• Work to complete: Would you transcribe the listing that follows word for word, skipping pictures?

• Records provided:
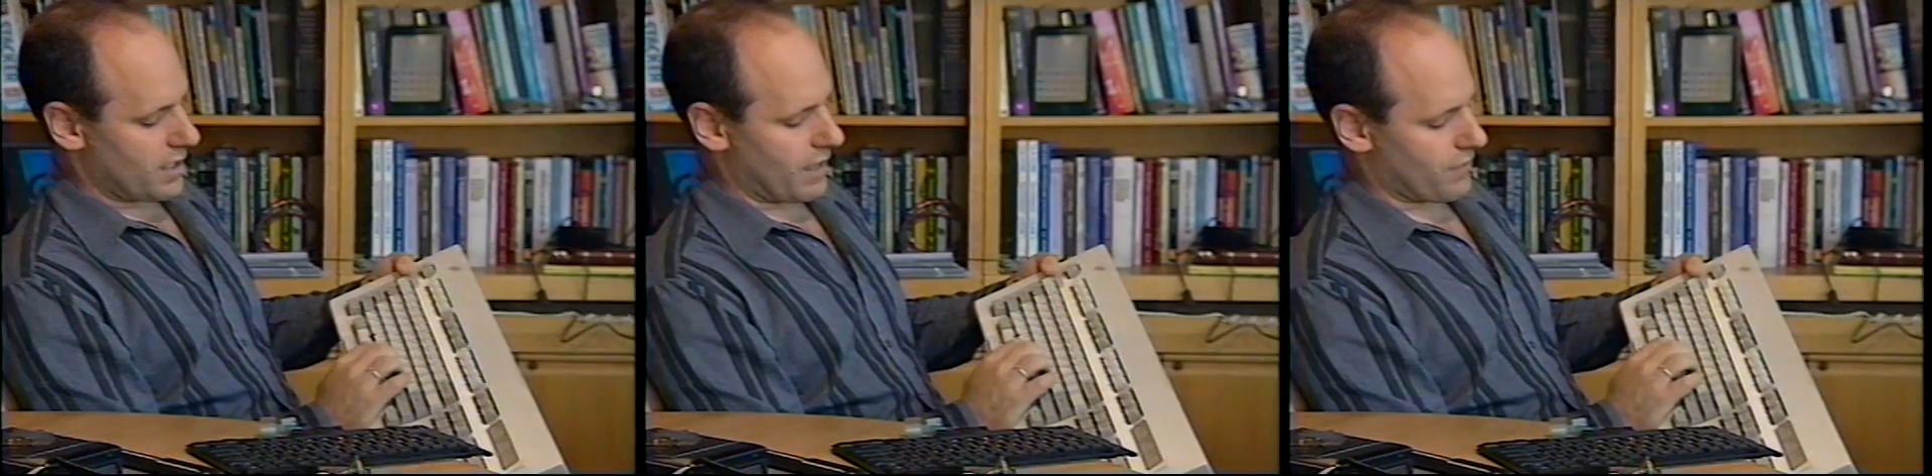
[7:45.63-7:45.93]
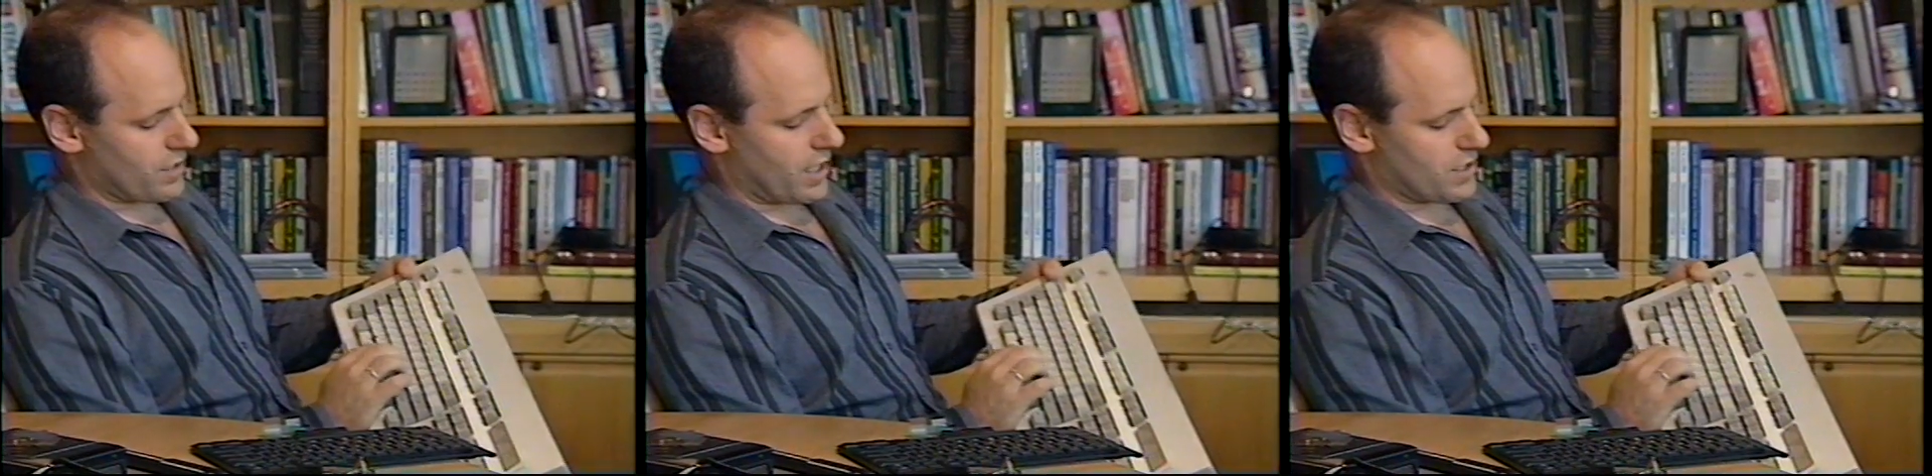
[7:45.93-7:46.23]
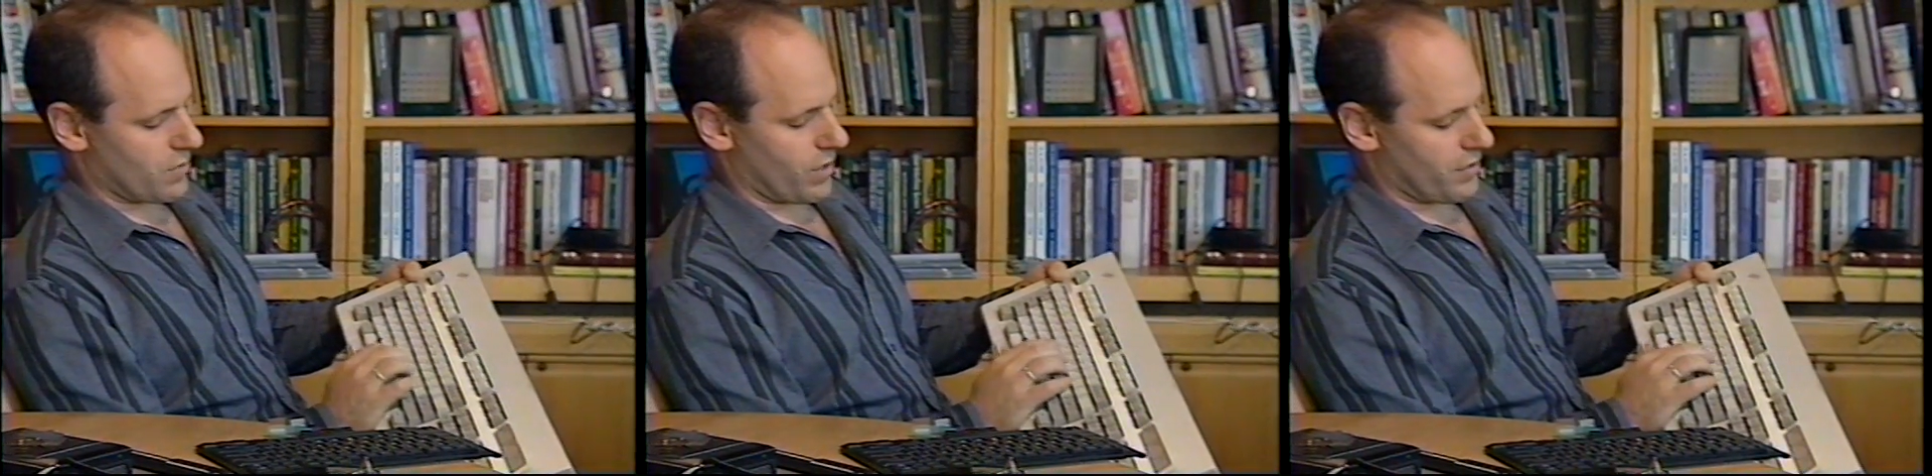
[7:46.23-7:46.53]
never touch
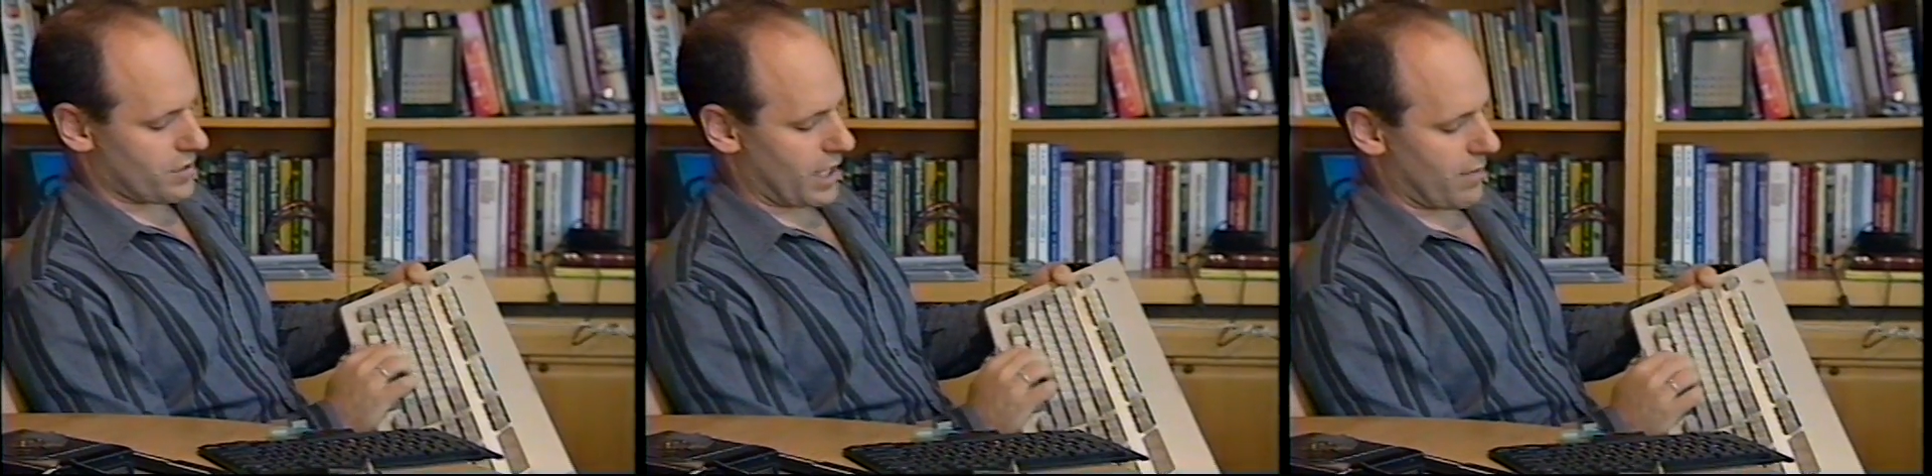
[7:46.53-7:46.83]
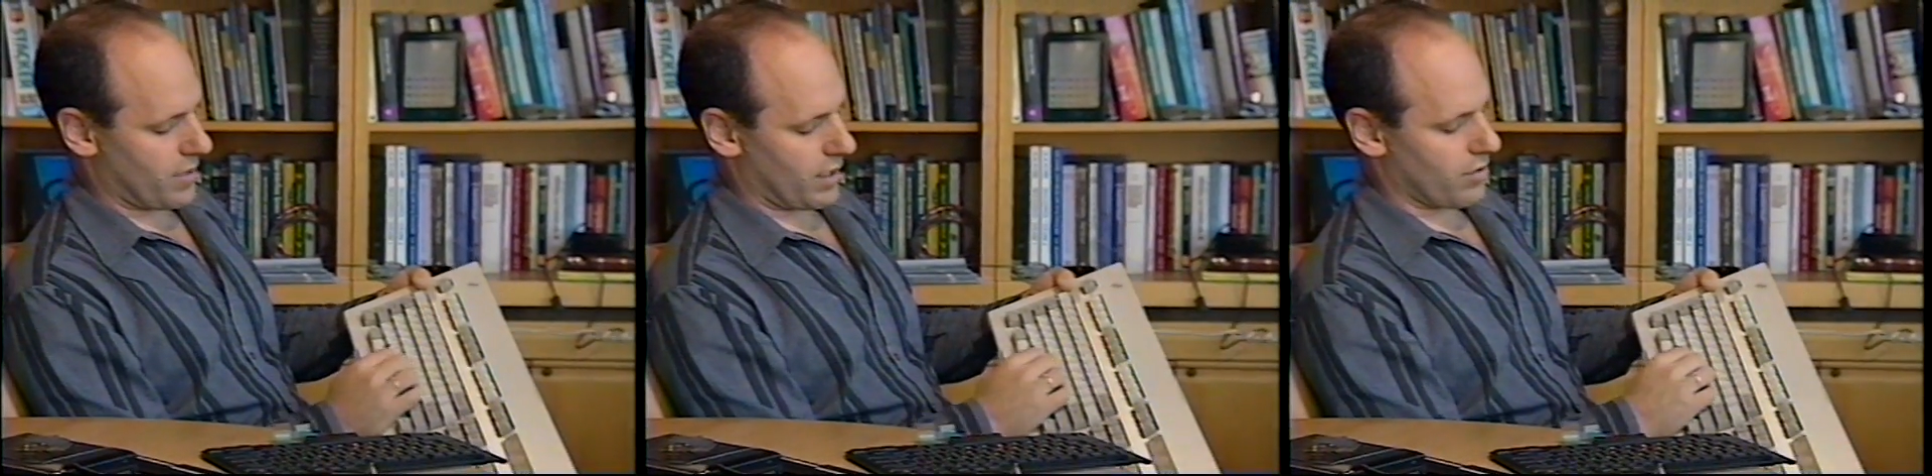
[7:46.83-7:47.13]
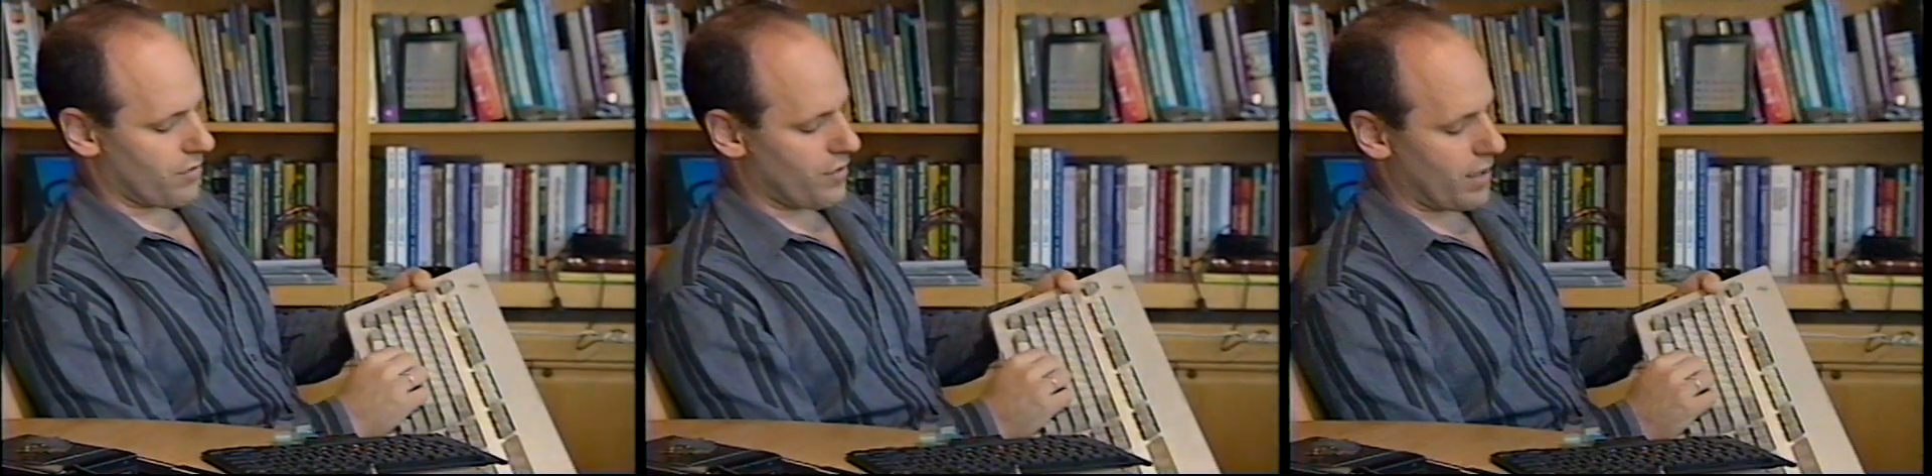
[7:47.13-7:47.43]
it while they're typing, and
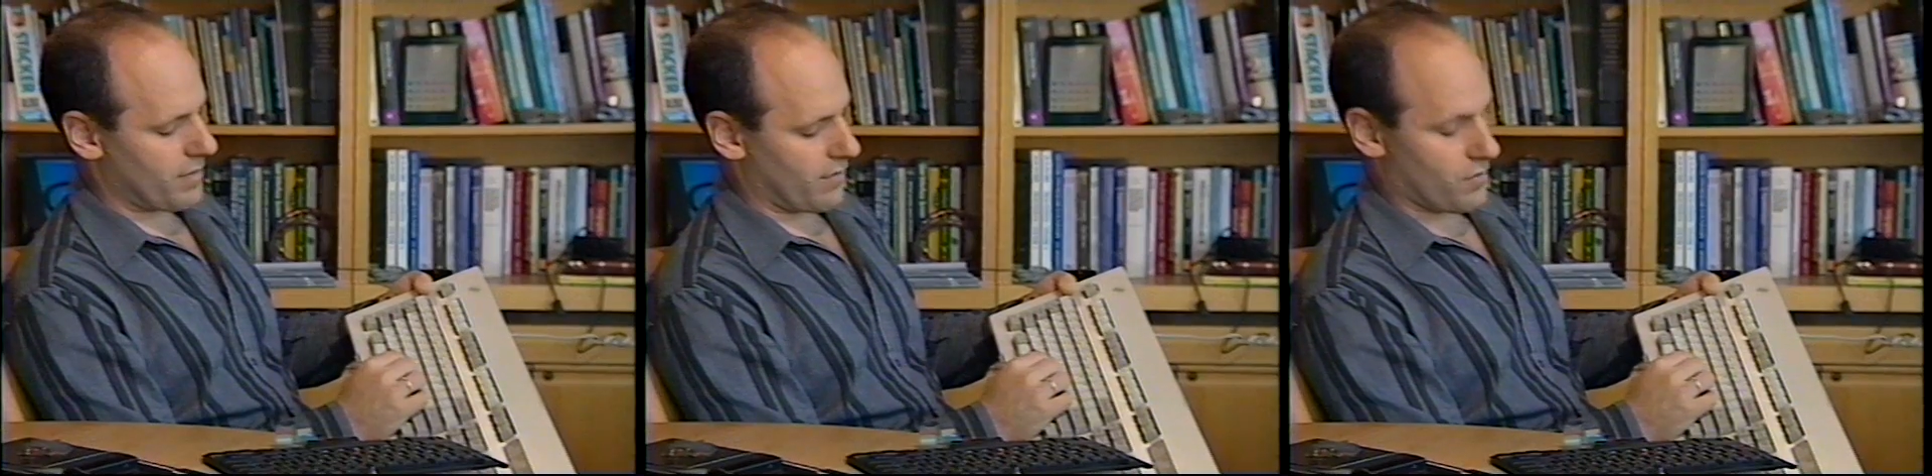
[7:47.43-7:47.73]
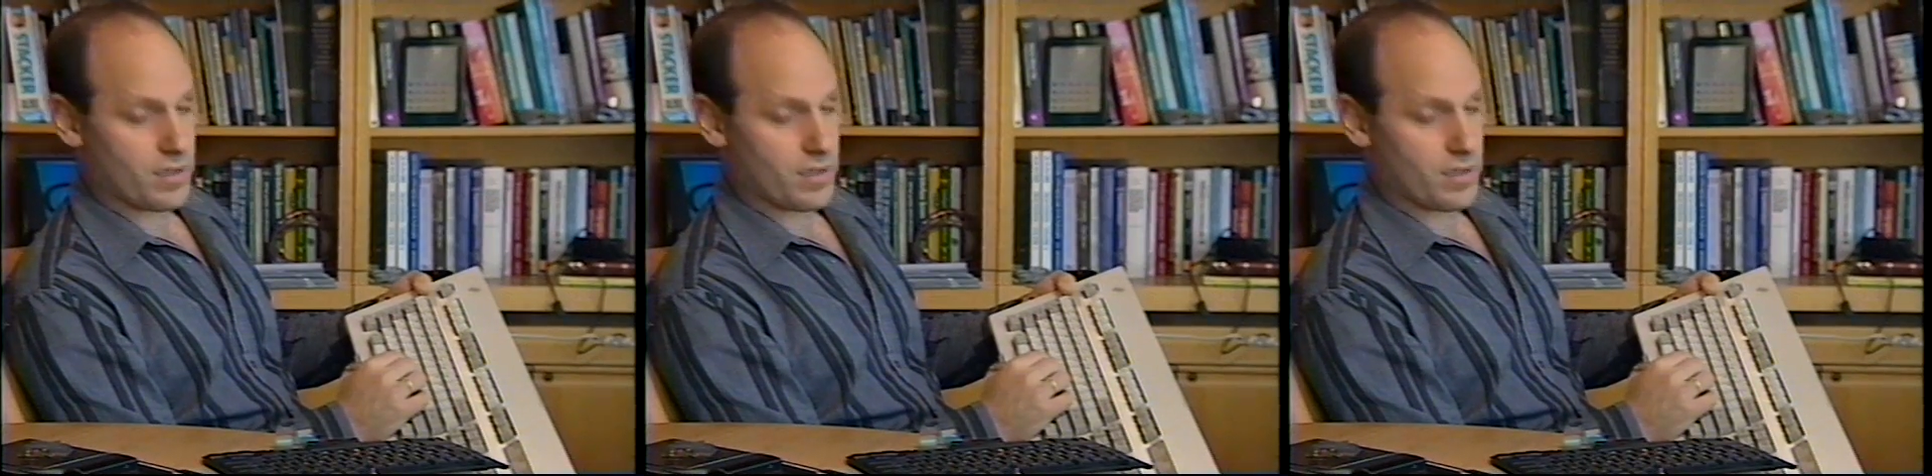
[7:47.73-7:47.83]
your thumb never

• Exercise result:
[7:45.63-7:45.93]
[7:45.93-7:46.23]
[7:46.23-7:46.53]
never touch
[7:46.53-7:46.83]
[7:46.83-7:47.13]
[7:47.13-7:47.43]
it while they're typing, and
[7:47.43-7:47.73]
[7:47.73-7:47.83]
your thumb never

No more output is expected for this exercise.